В последний вечер Иван никого не застал на выгоне. Это Грицько всем строго наказал не приходить. Пусть, мол, поговорят без свидетелей.
Из-за живой изгороди тихо вышла Маруся.
— Едешь?
— Еду… На механика буду учиться.
Маруся не сдерживала слез. Иван утешал:
— Ты останешься теперь с хорошими друзьями, Маруся: Петр, Мирон, ну, и… Грицько.
Проглянуло солнышко сквозь дождь.
— Ты добрейший из всех, — прошептала. — Мы тебя никогда не забудем, Иванко…
•
Сегодня я приехал в родной, поднятый из развалин город. Все, что развеялось среди жизненных перипетий и забылось, как прерванный сон, вынырнуло из глубины души и повело заросшей тропинкой в мою юность.
Иду, взволнованный, знакомой дорогой к берегу Прута, а навстречу мне незнакомые люди, и больше всего — юноши с девушками. Я всматриваюсь в их лица — задумчивые, веселые, серьезные, безмятежные; шлю им искренние пожелания: «Счастливой дороги».

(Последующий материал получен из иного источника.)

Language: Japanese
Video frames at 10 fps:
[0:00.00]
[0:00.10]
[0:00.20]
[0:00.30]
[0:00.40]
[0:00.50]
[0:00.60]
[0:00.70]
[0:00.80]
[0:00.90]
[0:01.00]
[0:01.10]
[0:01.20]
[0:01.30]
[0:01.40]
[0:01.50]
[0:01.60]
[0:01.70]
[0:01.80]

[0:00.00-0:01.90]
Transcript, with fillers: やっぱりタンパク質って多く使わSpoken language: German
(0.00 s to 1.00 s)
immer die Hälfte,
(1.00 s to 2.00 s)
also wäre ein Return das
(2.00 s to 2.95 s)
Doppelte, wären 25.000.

Теплые воспоминания волнуют грудь. Выгон уже застроен. Там без умолку работает двигатель, — может, кто из наших управляет им? Обветшалый готический домик показался только одной своей башенкой из-за зелени. Где же теперь Маруся? Работает? С детьми занимается? Мужа ждет обедать? Грицька? Если бы Грицька! Нет, все мы разбрелись своими дорогами, которые не сходятся, не перекрещиваются; разве только в мечтах.

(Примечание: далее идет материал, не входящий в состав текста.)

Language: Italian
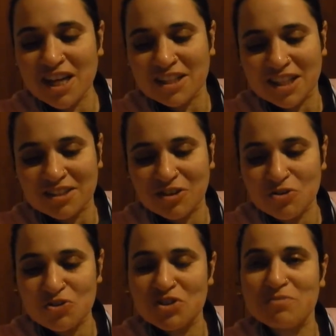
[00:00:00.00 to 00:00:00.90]
andata
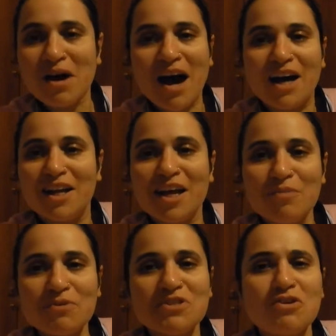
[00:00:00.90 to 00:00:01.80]
così
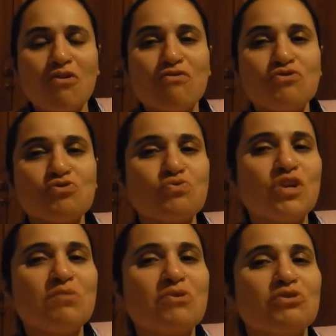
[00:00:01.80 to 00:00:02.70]
male. Pensavo fosse un
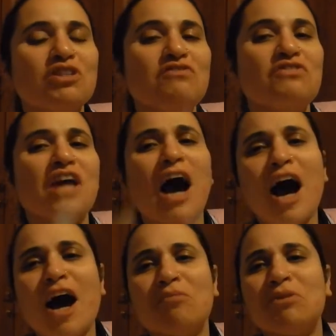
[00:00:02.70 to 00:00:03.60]
libro di
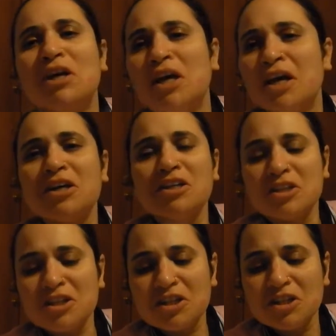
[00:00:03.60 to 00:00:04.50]
fiabe
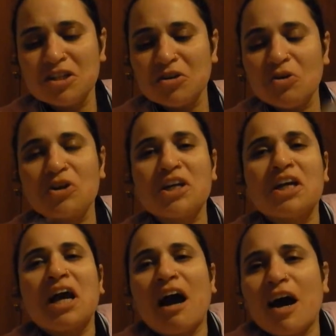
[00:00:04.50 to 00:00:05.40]
o
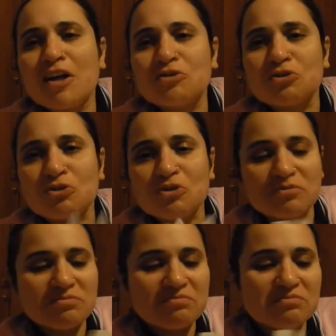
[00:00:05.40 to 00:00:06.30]
che
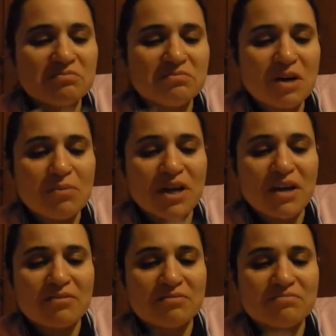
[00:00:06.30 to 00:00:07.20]
altro.
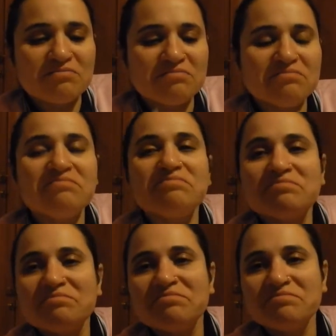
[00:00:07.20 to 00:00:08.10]
Vabbè.
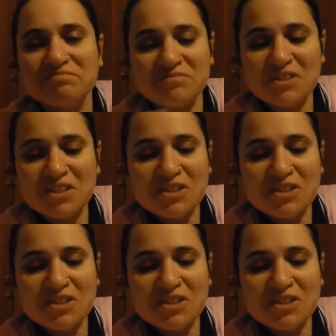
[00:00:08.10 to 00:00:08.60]
Ho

Вдруг останавливаюсь, потрясенный, и не верю своим глазам.
Два красавца ясеня заслонили старую веранду и уже через крышу смотрят зелеными кронами в кружевные поля за городом. Наши ясени! Впервые подсчитываю, сколько же лет прошло, сколько морщин пролегло на лице, рубцов на сердце. Никогда ведь раньше не считал.